_EXERCISE MATERIALS_
::::::::::

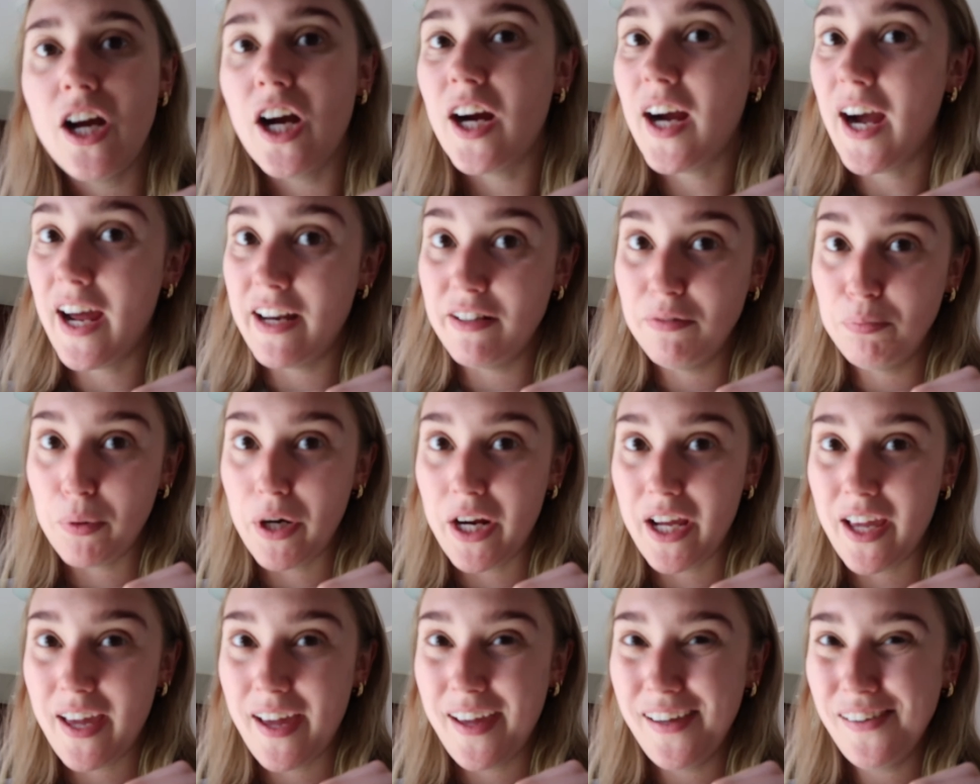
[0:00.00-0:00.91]
are kind of
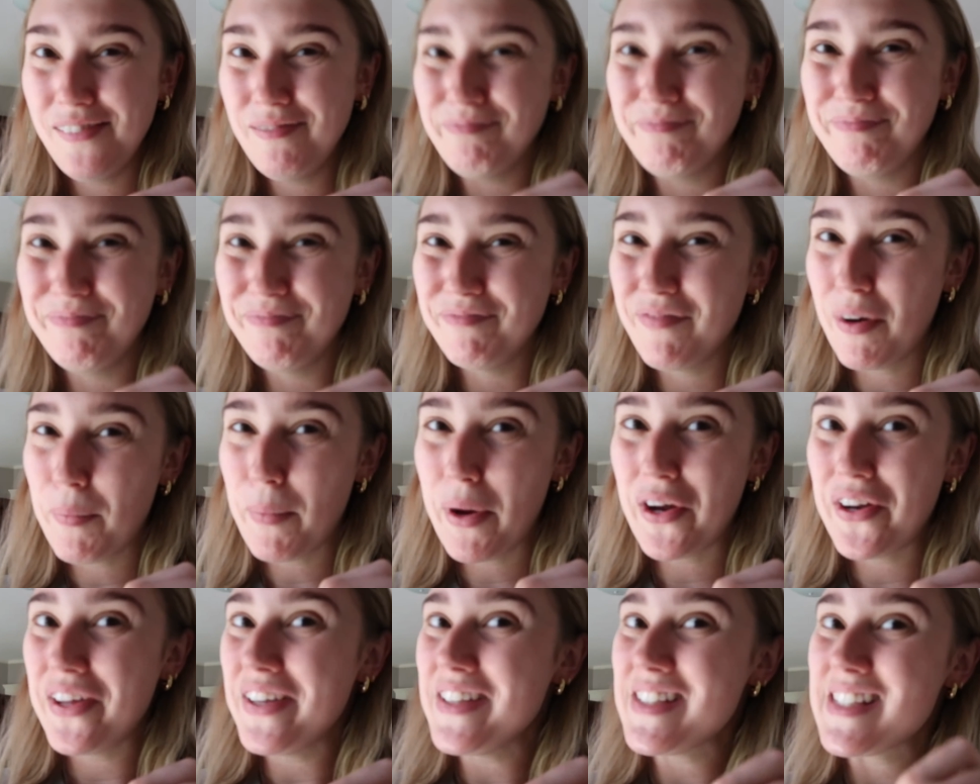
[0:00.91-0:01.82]
breaking, if I'm
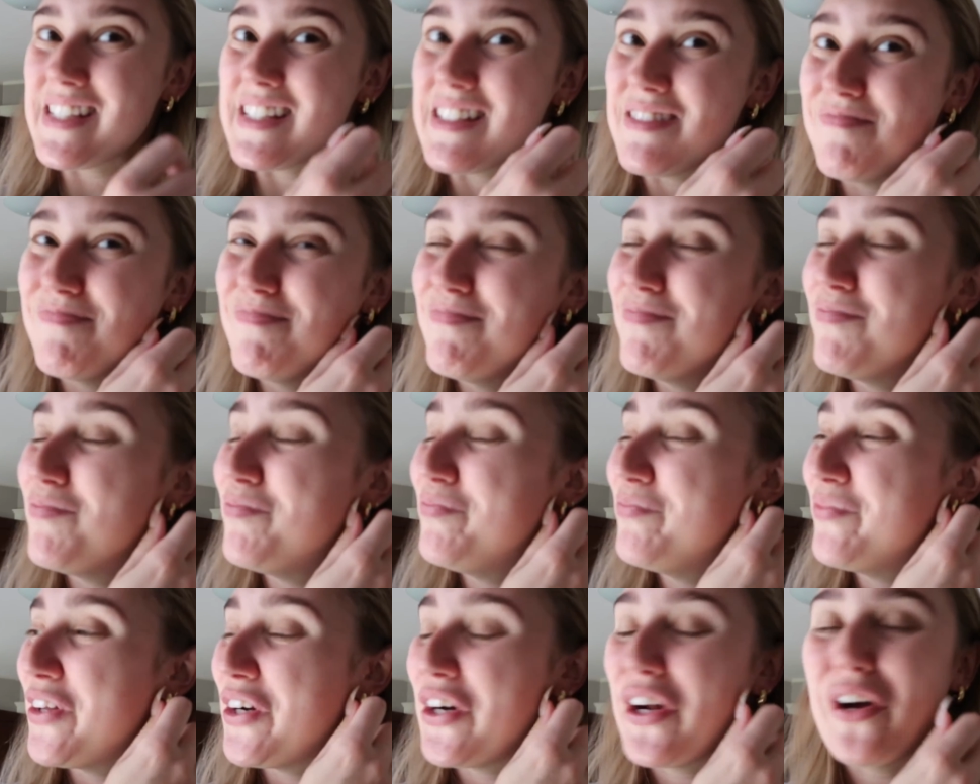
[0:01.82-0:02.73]
honest.
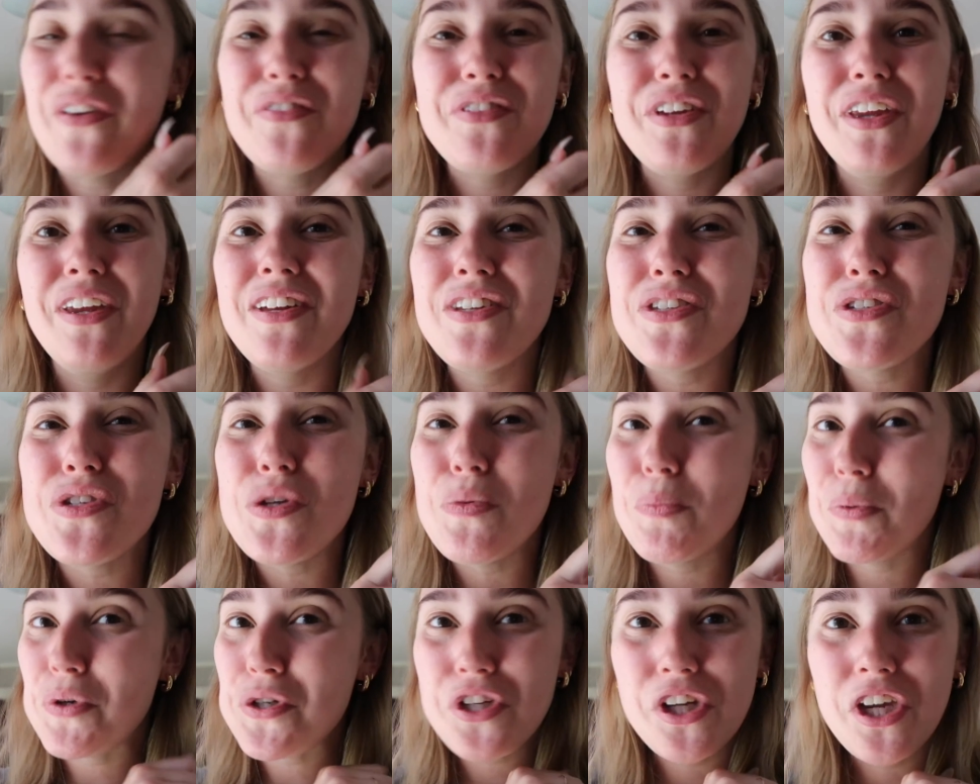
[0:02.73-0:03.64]
they're not feeling
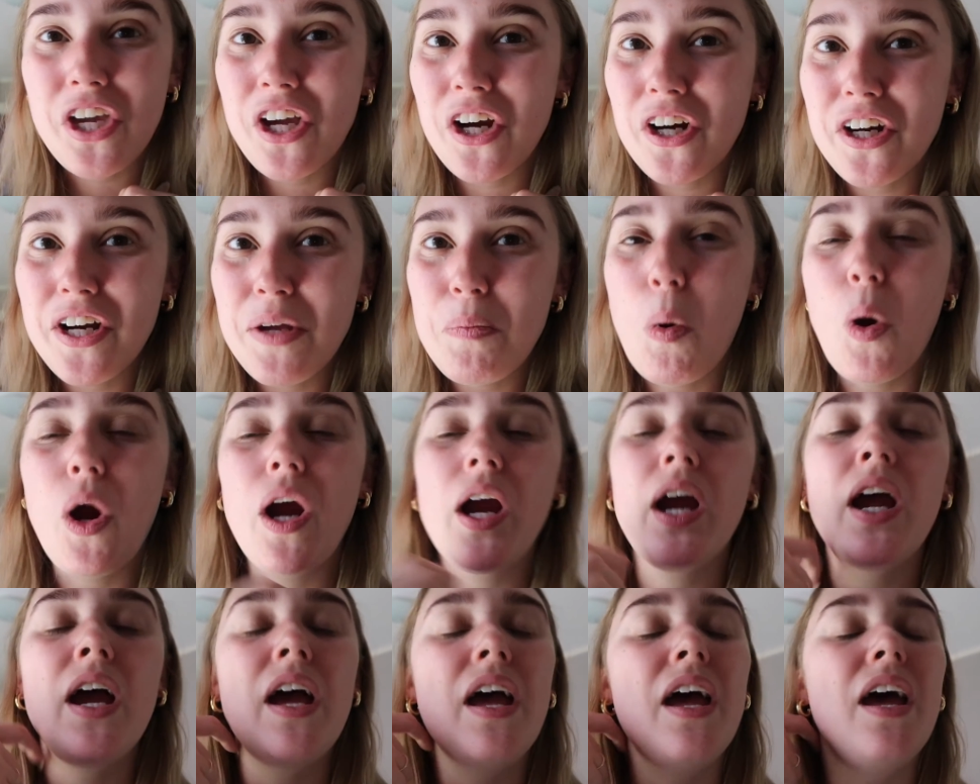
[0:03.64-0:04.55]
super secure anymore.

::::::::::

_TASK ITEM_
Restate the whole listing exactly as written, minus the pictures.

_EXPECTED OUTPUT_
[0:00.00-0:00.91]
are kind of
[0:00.91-0:01.82]
breaking, if I'm
[0:01.82-0:02.73]
honest.
[0:02.73-0:03.64]
they're not feeling
[0:03.64-0:04.55]
super secure anymore.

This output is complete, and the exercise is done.